Start of Block

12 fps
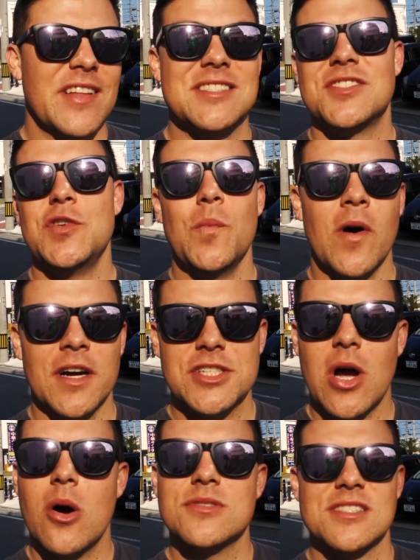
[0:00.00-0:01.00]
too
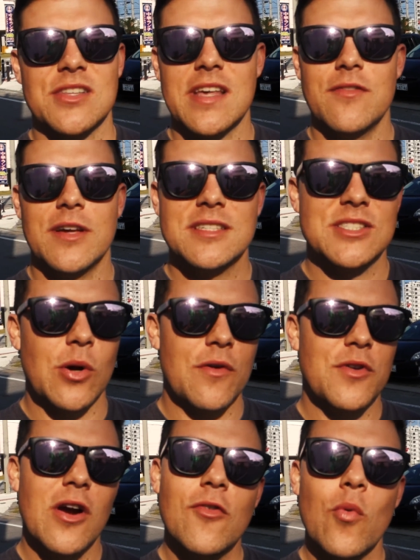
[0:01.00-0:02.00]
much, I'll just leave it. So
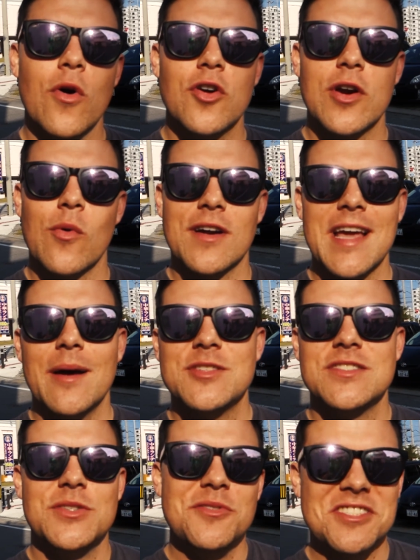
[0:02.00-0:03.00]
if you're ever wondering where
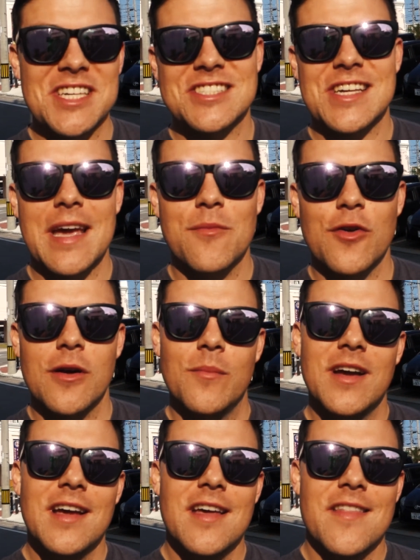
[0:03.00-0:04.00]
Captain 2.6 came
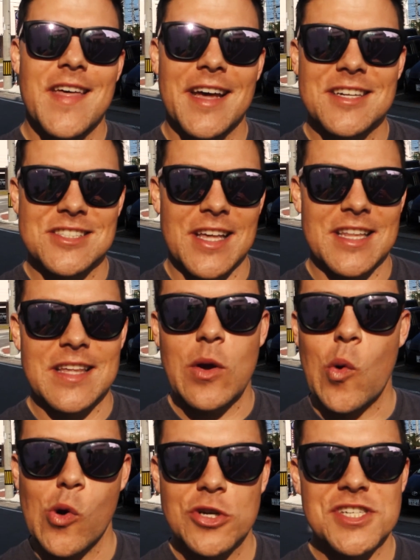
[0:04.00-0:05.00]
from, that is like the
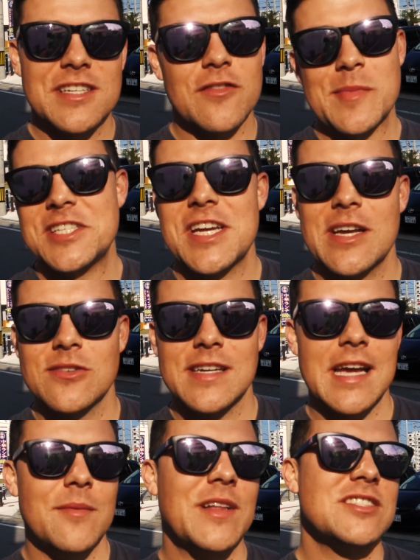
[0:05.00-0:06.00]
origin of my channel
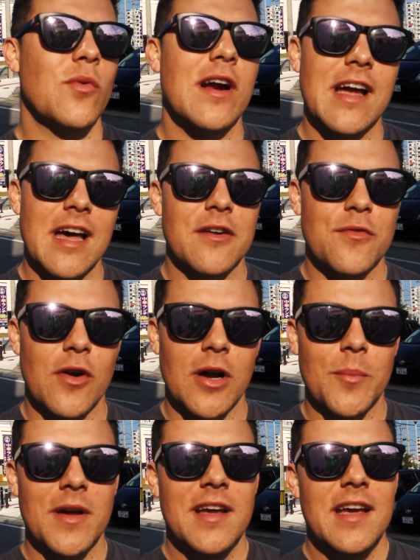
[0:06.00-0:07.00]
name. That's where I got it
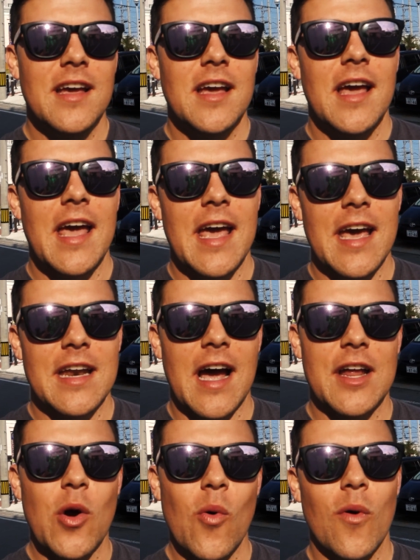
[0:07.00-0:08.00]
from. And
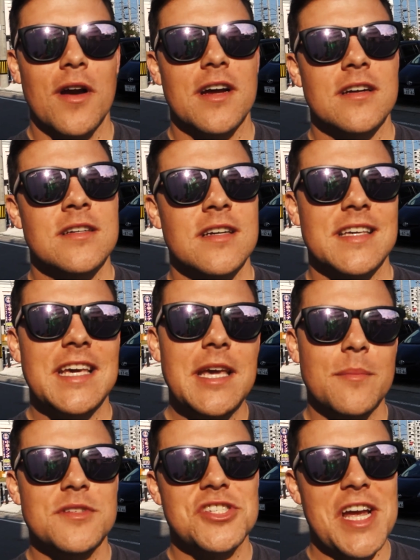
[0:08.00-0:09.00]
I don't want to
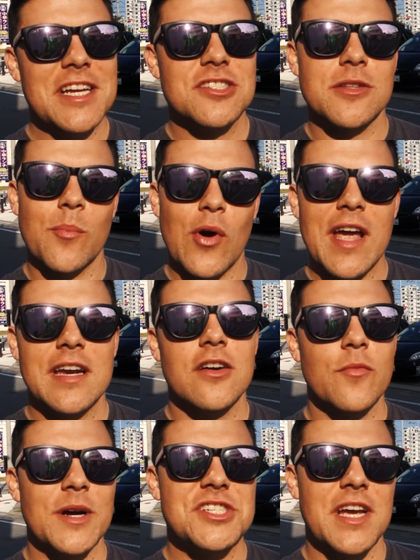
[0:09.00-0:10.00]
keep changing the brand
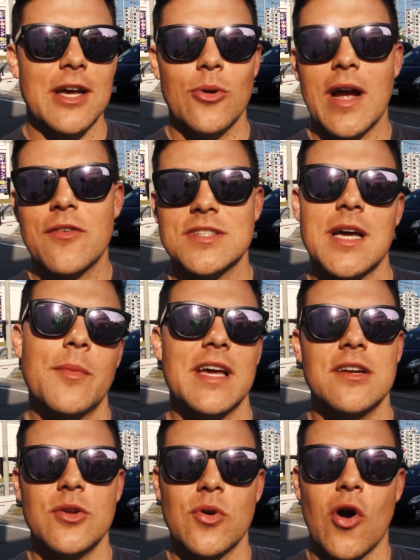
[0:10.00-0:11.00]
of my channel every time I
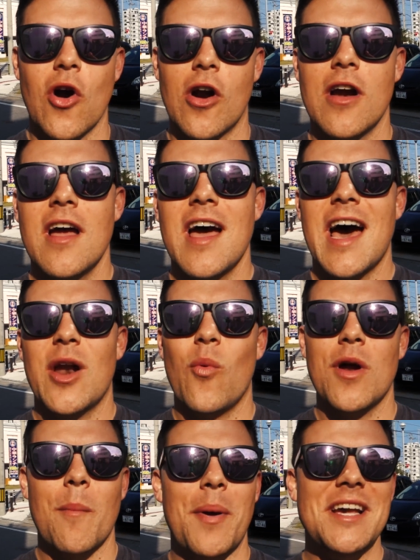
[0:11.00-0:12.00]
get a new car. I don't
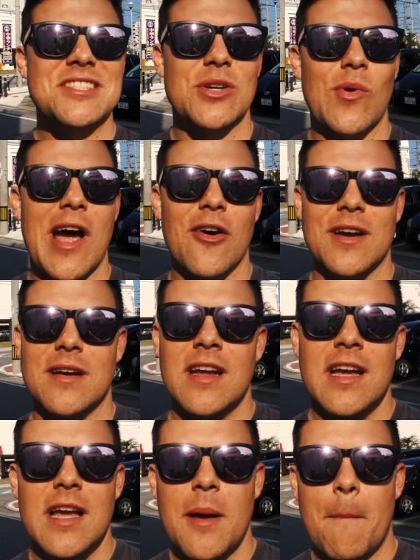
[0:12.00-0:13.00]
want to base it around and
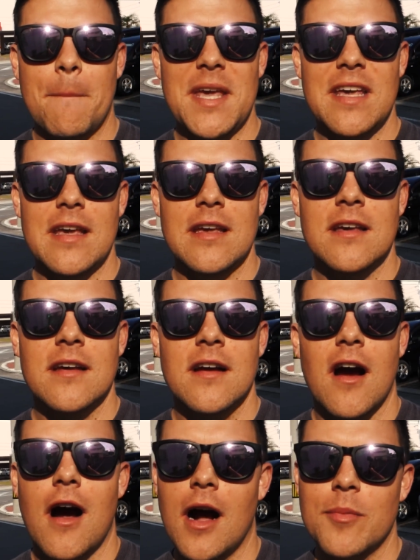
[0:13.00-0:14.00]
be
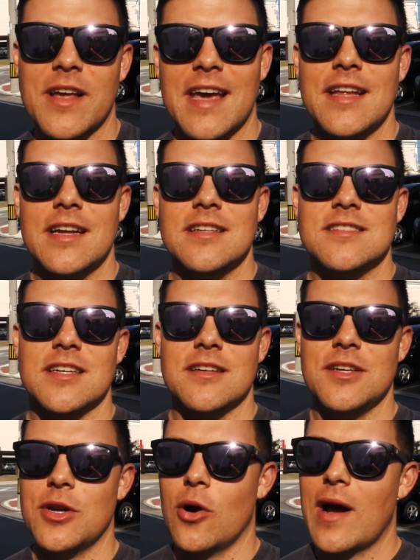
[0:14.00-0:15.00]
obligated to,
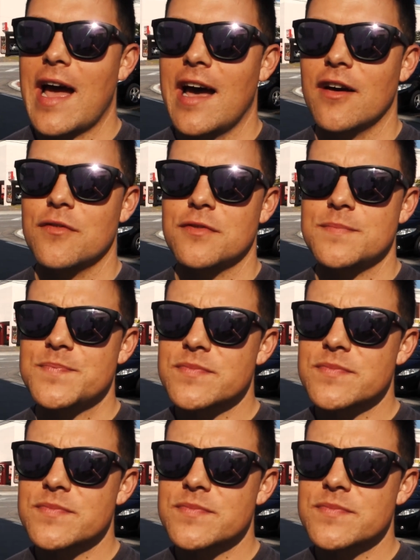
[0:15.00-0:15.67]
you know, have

End of Block

__Your assignment__
The expected output is every record above, copied exactly, without pictures.

__Exercise answer__
12 fps
[0:00.00-0:01.00]
too
[0:01.00-0:02.00]
much, I'll just leave it. So
[0:02.00-0:03.00]
if you're ever wondering where
[0:03.00-0:04.00]
Captain 2.6 came
[0:04.00-0:05.00]
from, that is like the
[0:05.00-0:06.00]
origin of my channel
[0:06.00-0:07.00]
name. That's where I got it
[0:07.00-0:08.00]
from. And
[0:08.00-0:09.00]
I don't want to
[0:09.00-0:10.00]
keep changing the brand
[0:10.00-0:11.00]
of my channel every time I
[0:11.00-0:12.00]
get a new car. I don't
[0:12.00-0:13.00]
want to base it around and
[0:13.00-0:14.00]
be
[0:14.00-0:15.00]
obligated to,
[0:15.00-0:15.67]
you know, have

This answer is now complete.